START Source material

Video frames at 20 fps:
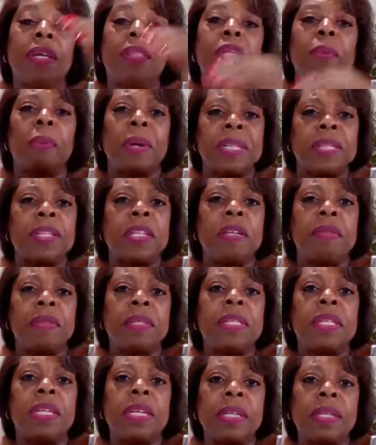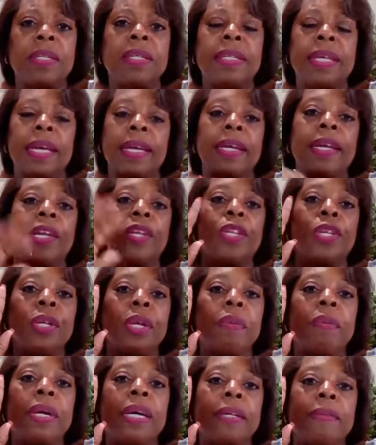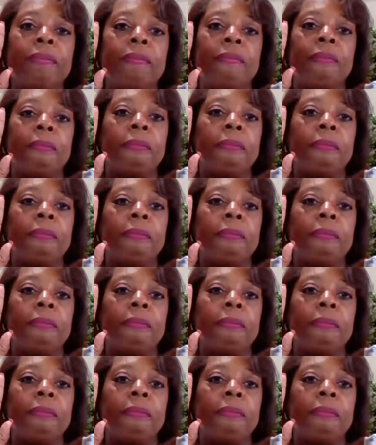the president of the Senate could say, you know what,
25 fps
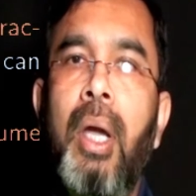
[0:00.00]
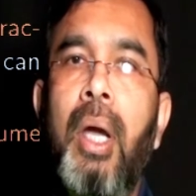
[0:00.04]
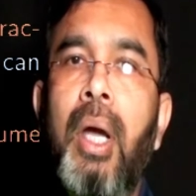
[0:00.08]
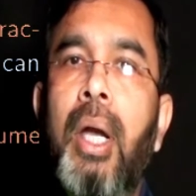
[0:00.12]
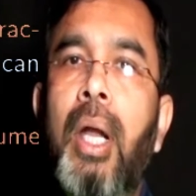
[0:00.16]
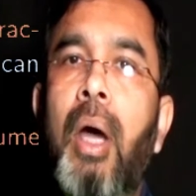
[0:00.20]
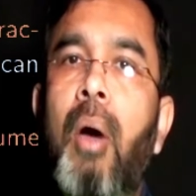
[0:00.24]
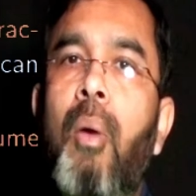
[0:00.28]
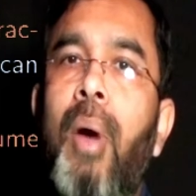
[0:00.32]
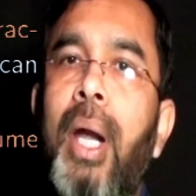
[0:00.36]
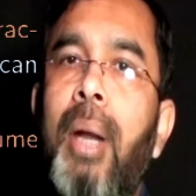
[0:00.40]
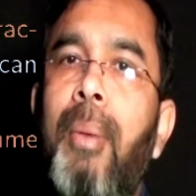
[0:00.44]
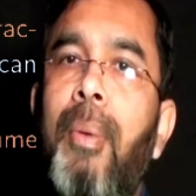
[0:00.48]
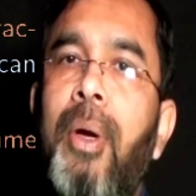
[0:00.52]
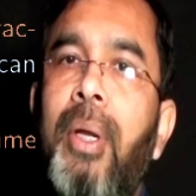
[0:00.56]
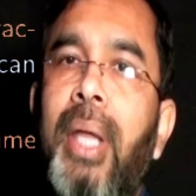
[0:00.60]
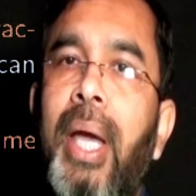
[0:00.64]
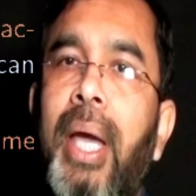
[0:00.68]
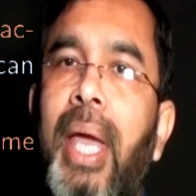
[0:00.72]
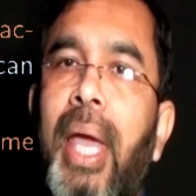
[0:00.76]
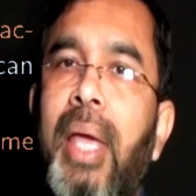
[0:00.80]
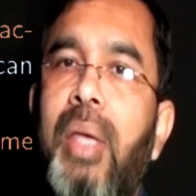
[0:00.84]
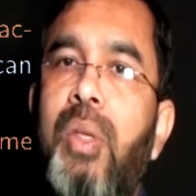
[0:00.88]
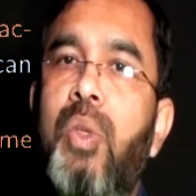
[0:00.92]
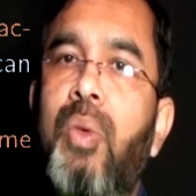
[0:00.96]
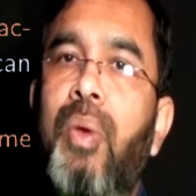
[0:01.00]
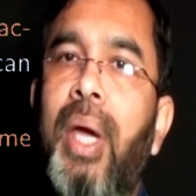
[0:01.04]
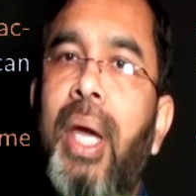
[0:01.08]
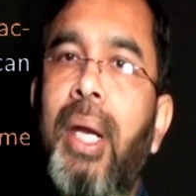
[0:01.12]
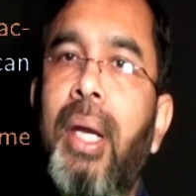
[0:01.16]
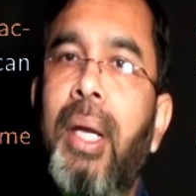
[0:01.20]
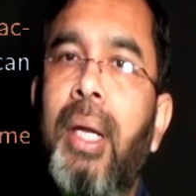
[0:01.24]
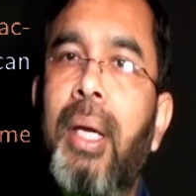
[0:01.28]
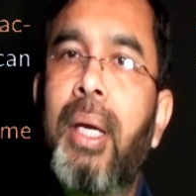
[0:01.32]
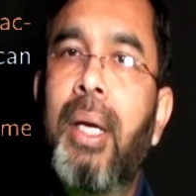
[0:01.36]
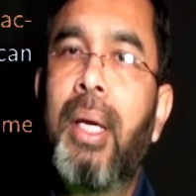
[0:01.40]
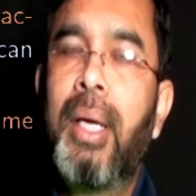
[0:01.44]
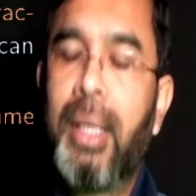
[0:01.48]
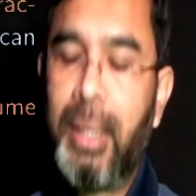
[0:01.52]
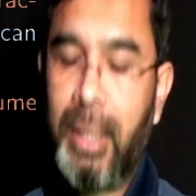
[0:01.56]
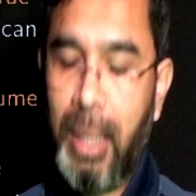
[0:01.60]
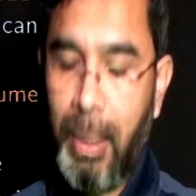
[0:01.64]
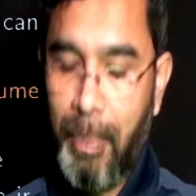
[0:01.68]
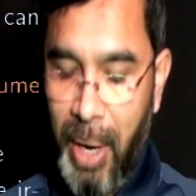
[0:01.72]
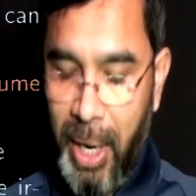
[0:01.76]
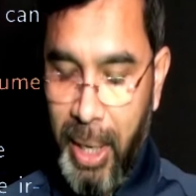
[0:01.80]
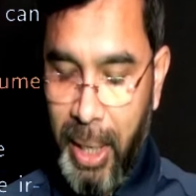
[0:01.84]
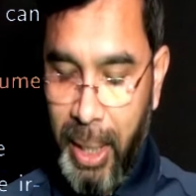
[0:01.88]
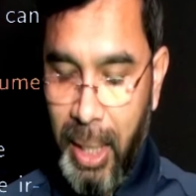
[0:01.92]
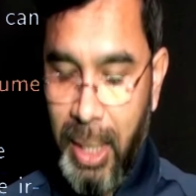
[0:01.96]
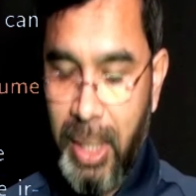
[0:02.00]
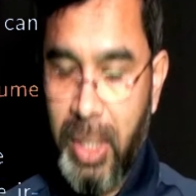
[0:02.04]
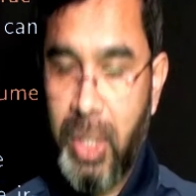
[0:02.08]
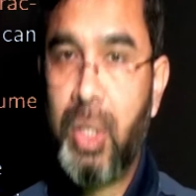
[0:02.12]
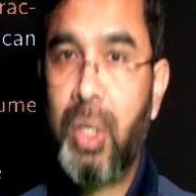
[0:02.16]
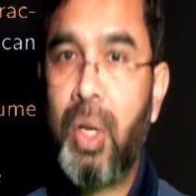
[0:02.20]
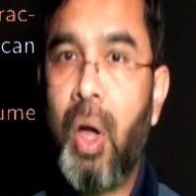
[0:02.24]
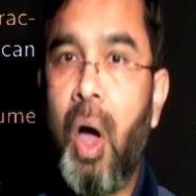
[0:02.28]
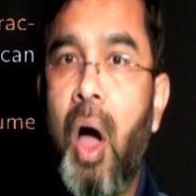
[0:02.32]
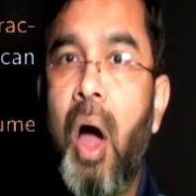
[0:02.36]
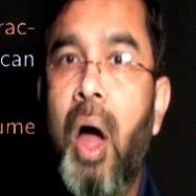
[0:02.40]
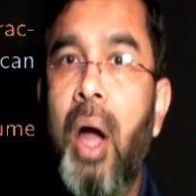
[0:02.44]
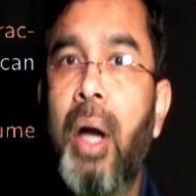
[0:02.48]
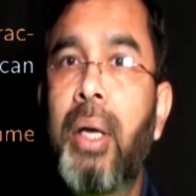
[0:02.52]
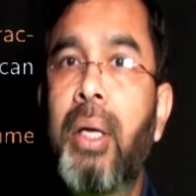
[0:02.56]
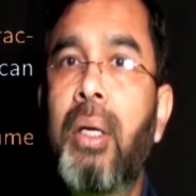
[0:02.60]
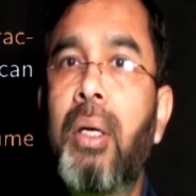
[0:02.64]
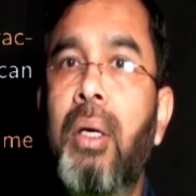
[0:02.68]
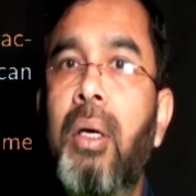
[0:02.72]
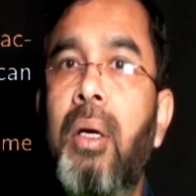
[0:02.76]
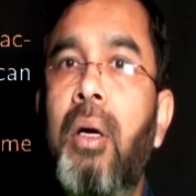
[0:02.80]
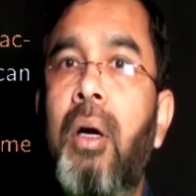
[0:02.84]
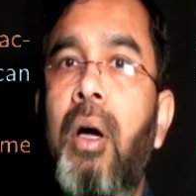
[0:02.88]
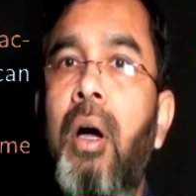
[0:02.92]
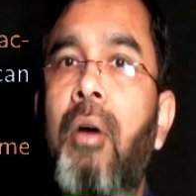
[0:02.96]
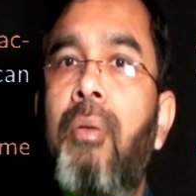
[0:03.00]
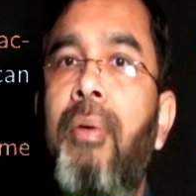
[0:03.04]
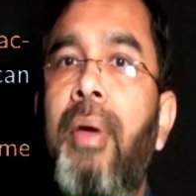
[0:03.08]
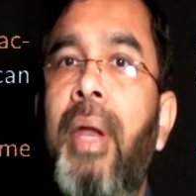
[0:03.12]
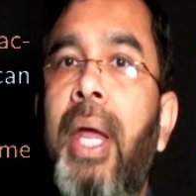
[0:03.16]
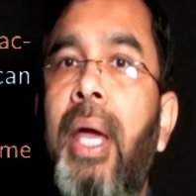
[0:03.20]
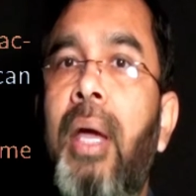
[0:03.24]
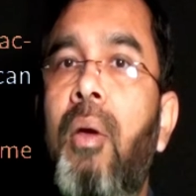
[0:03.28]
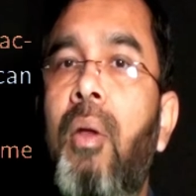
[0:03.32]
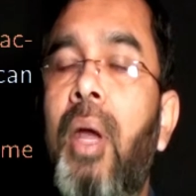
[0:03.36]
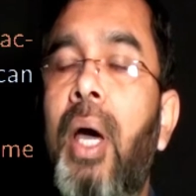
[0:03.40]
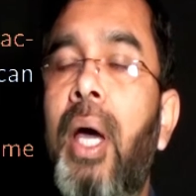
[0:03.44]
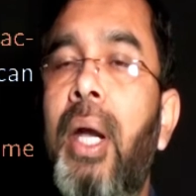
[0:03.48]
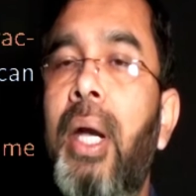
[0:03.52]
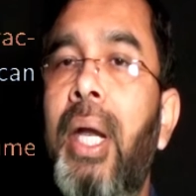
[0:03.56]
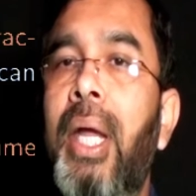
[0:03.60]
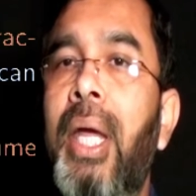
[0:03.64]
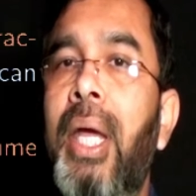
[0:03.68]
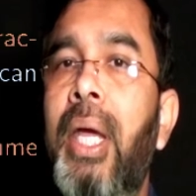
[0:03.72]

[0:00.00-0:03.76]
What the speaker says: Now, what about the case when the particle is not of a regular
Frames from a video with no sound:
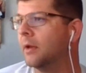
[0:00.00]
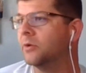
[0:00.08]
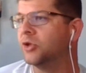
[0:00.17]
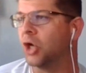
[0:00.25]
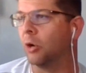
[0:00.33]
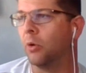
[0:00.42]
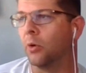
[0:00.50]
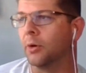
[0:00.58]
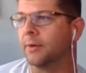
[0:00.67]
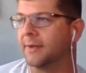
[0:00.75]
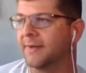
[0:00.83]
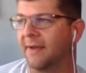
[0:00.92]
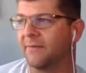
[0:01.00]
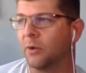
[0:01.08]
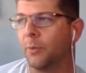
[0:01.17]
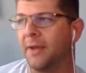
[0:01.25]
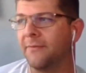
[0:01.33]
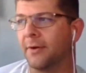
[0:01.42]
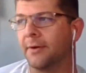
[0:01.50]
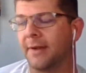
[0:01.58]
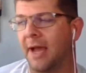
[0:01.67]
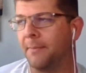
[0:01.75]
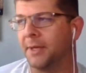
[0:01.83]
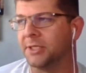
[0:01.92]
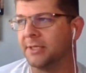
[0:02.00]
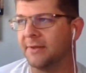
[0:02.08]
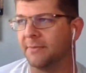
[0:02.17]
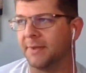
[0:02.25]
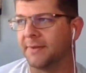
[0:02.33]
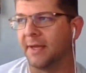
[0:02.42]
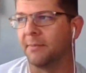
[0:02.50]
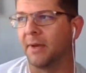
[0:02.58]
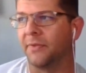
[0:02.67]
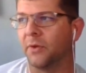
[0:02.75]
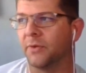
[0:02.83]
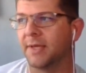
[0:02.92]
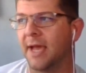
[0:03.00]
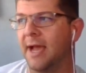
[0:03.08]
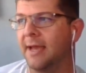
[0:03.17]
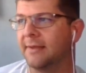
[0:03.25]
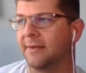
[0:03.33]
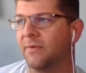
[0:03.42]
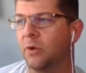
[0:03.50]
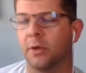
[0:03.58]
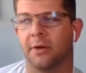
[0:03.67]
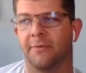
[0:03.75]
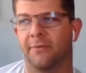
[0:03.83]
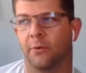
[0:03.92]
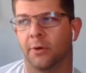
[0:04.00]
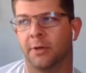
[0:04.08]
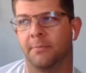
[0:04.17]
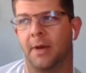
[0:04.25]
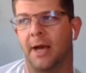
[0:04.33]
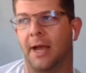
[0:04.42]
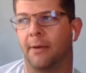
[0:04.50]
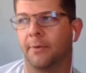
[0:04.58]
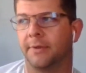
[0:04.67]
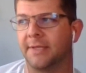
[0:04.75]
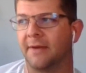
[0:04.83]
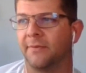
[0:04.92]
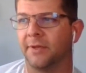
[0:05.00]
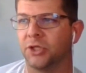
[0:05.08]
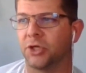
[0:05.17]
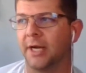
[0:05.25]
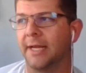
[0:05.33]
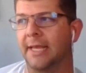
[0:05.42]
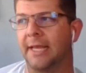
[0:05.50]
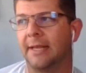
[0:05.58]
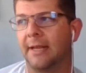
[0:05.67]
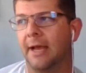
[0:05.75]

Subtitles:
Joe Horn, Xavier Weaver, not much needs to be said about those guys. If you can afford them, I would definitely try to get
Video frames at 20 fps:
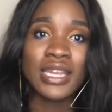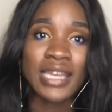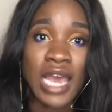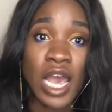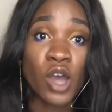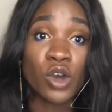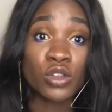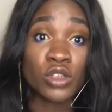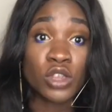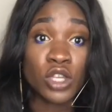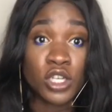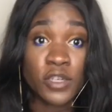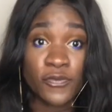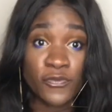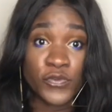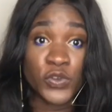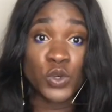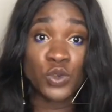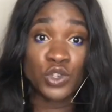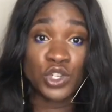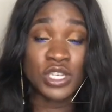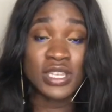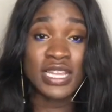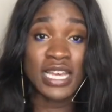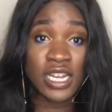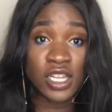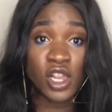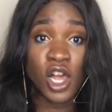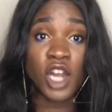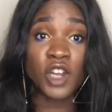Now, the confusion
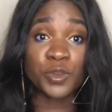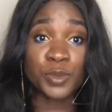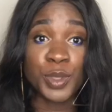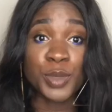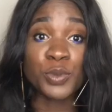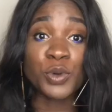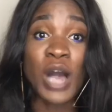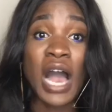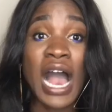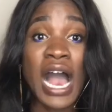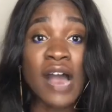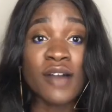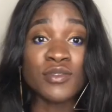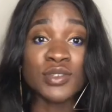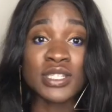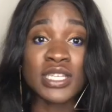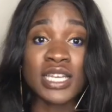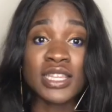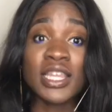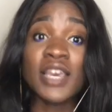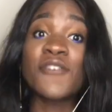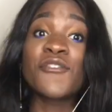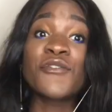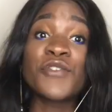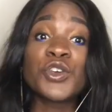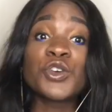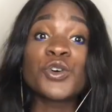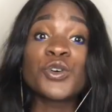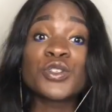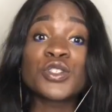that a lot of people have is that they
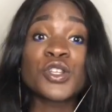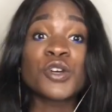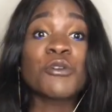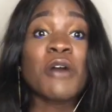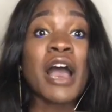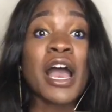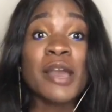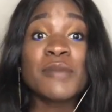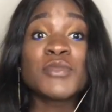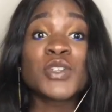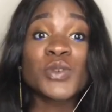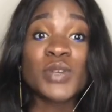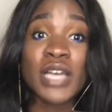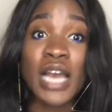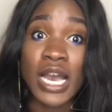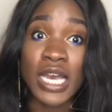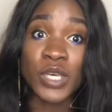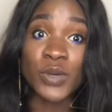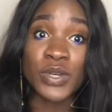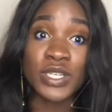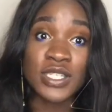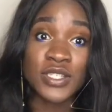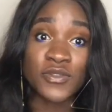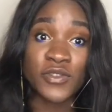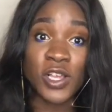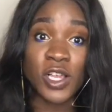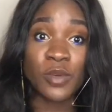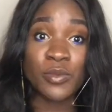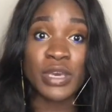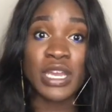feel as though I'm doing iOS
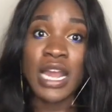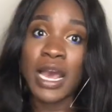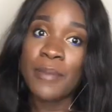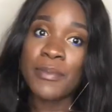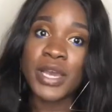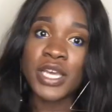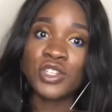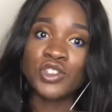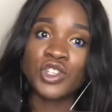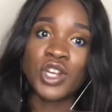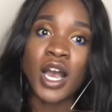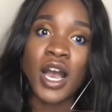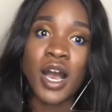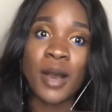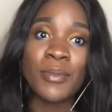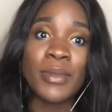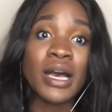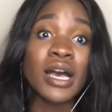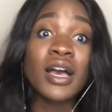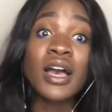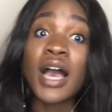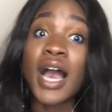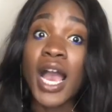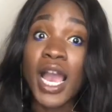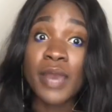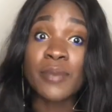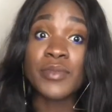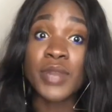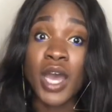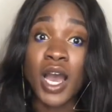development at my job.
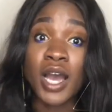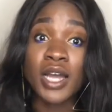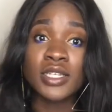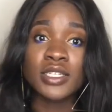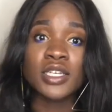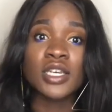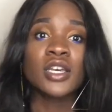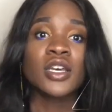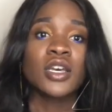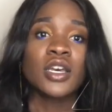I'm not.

END Source material

* Your assignment *
Write out every line of the listing exactly as written, and leave the pictures out.

* Result *
Video frames at 20 fps:
the president of the Senate could say, you know what,
25 fps
[0:00.00]
[0:00.04]
[0:00.08]
[0:00.12]
[0:00.16]
[0:00.20]
[0:00.24]
[0:00.28]
[0:00.32]
[0:00.36]
[0:00.40]
[0:00.44]
[0:00.48]
[0:00.52]
[0:00.56]
[0:00.60]
[0:00.64]
[0:00.68]
[0:00.72]
[0:00.76]
[0:00.80]
[0:00.84]
[0:00.88]
[0:00.92]
[0:00.96]
[0:01.00]
[0:01.04]
[0:01.08]
[0:01.12]
[0:01.16]
[0:01.20]
[0:01.24]
[0:01.28]
[0:01.32]
[0:01.36]
[0:01.40]
[0:01.44]
[0:01.48]
[0:01.52]
[0:01.56]
[0:01.60]
[0:01.64]
[0:01.68]
[0:01.72]
[0:01.76]
[0:01.80]
[0:01.84]
[0:01.88]
[0:01.92]
[0:01.96]
[0:02.00]
[0:02.04]
[0:02.08]
[0:02.12]
[0:02.16]
[0:02.20]
[0:02.24]
[0:02.28]
[0:02.32]
[0:02.36]
[0:02.40]
[0:02.44]
[0:02.48]
[0:02.52]
[0:02.56]
[0:02.60]
[0:02.64]
[0:02.68]
[0:02.72]
[0:02.76]
[0:02.80]
[0:02.84]
[0:02.88]
[0:02.92]
[0:02.96]
[0:03.00]
[0:03.04]
[0:03.08]
[0:03.12]
[0:03.16]
[0:03.20]
[0:03.24]
[0:03.28]
[0:03.32]
[0:03.36]
[0:03.40]
[0:03.44]
[0:03.48]
[0:03.52]
[0:03.56]
[0:03.60]
[0:03.64]
[0:03.68]
[0:03.72]

[0:00.00-0:03.76]
What the speaker says: Now, what about the case when the particle is not of a regular
Frames from a video with no sound:
[0:00.00]
[0:00.08]
[0:00.17]
[0:00.25]
[0:00.33]
[0:00.42]
[0:00.50]
[0:00.58]
[0:00.67]
[0:00.75]
[0:00.83]
[0:00.92]
[0:01.00]
[0:01.08]
[0:01.17]
[0:01.25]
[0:01.33]
[0:01.42]
[0:01.50]
[0:01.58]
[0:01.67]
[0:01.75]
[0:01.83]
[0:01.92]
[0:02.00]
[0:02.08]
[0:02.17]
[0:02.25]
[0:02.33]
[0:02.42]
[0:02.50]
[0:02.58]
[0:02.67]
[0:02.75]
[0:02.83]
[0:02.92]
[0:03.00]
[0:03.08]
[0:03.17]
[0:03.25]
[0:03.33]
[0:03.42]
[0:03.50]
[0:03.58]
[0:03.67]
[0:03.75]
[0:03.83]
[0:03.92]
[0:04.00]
[0:04.08]
[0:04.17]
[0:04.25]
[0:04.33]
[0:04.42]
[0:04.50]
[0:04.58]
[0:04.67]
[0:04.75]
[0:04.83]
[0:04.92]
[0:05.00]
[0:05.08]
[0:05.17]
[0:05.25]
[0:05.33]
[0:05.42]
[0:05.50]
[0:05.58]
[0:05.67]
[0:05.75]

Subtitles:
Joe Horn, Xavier Weaver, not much needs to be said about those guys. If you can afford them, I would definitely try to get
Video frames at 20 fps:
Now, the confusion
that a lot of people have is that they
feel as though I'm doing iOS
development at my job.
I'm not.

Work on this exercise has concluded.